The farm bill compromise mirrors several states' regulations, said Colleen Keahey Lanier, executive director of the Hemp Industries Association. Lanier said she was pleased that lawmakers were willing to soften the restrictions, but said the felony restriction continues to pose an unfair discrimination against the crop.
"It's still an unfortunate and unnecessary prohibitionist approach that I wish would be eliminated," Lanier said. "We're talking agriculture here and a distinct variety of cannabis that isn't marijuana."
The original felony provision was included in an amendment submitted by Senate Majority Leader Mitch McConnell, R-Ky., a major champion of expanding industrial hemp.
McConnell, who routinely tells audiences that hemp is distinctly different from its "illicit cousin" marijuana, did not include the felony provision in his original legislation, but accepted it after hearing from the Senate Judiciary Committee and the Trump administration.
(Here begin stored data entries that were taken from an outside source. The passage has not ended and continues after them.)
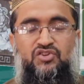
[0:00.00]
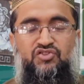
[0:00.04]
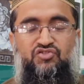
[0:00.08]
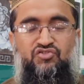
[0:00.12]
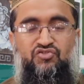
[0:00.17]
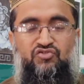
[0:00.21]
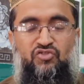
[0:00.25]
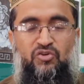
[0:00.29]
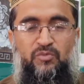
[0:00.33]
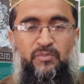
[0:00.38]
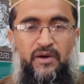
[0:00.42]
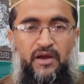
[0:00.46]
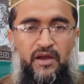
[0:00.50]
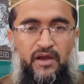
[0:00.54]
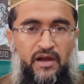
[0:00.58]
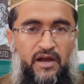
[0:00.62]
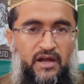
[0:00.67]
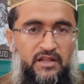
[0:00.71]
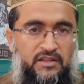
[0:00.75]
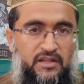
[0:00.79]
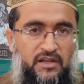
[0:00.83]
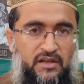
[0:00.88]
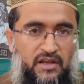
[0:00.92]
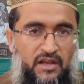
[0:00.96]

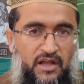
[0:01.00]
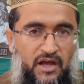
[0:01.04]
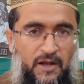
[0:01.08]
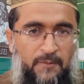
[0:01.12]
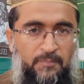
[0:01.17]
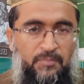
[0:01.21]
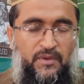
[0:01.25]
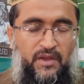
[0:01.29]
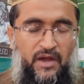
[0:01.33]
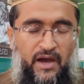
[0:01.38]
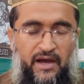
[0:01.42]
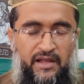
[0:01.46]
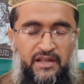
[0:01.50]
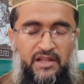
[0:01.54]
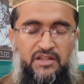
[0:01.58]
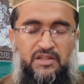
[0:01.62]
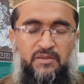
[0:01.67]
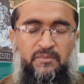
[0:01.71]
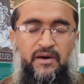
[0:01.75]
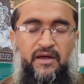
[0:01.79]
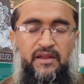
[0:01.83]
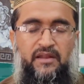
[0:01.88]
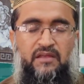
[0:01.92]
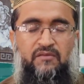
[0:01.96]
सुबहान अल्लाह अल्लाह
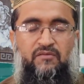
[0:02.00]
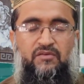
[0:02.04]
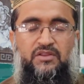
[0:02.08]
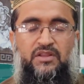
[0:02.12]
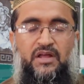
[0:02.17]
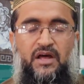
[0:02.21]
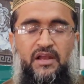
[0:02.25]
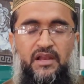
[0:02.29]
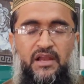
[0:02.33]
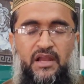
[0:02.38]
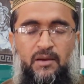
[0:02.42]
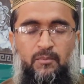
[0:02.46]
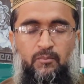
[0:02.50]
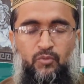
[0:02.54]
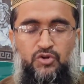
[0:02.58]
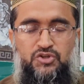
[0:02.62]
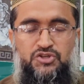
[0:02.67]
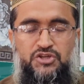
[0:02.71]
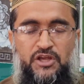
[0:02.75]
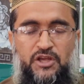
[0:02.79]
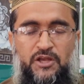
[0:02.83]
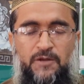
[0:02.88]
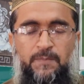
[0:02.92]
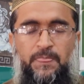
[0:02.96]
तबारक वाली
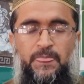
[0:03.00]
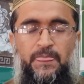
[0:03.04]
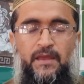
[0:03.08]
मुझे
The hemp provision in the farm bill, a detailed measure that spells out federal agriculture policy, would remove hemp from the federal list of controlled substances, giving each state the ability to allow farmers to grow it legally. Thanks to a provision that McConnell included in the 2014 farm bill, many states, including Kentucky, now allow growing hemp on a regulated, experimental basis.
Supporters say taking hemp off the controlled substances list would position hemp as a legitimate agricultural commodity, eliminate confusion and make it easier for farmers and processors to gain access to lines of credit, small business loans and crop insurance.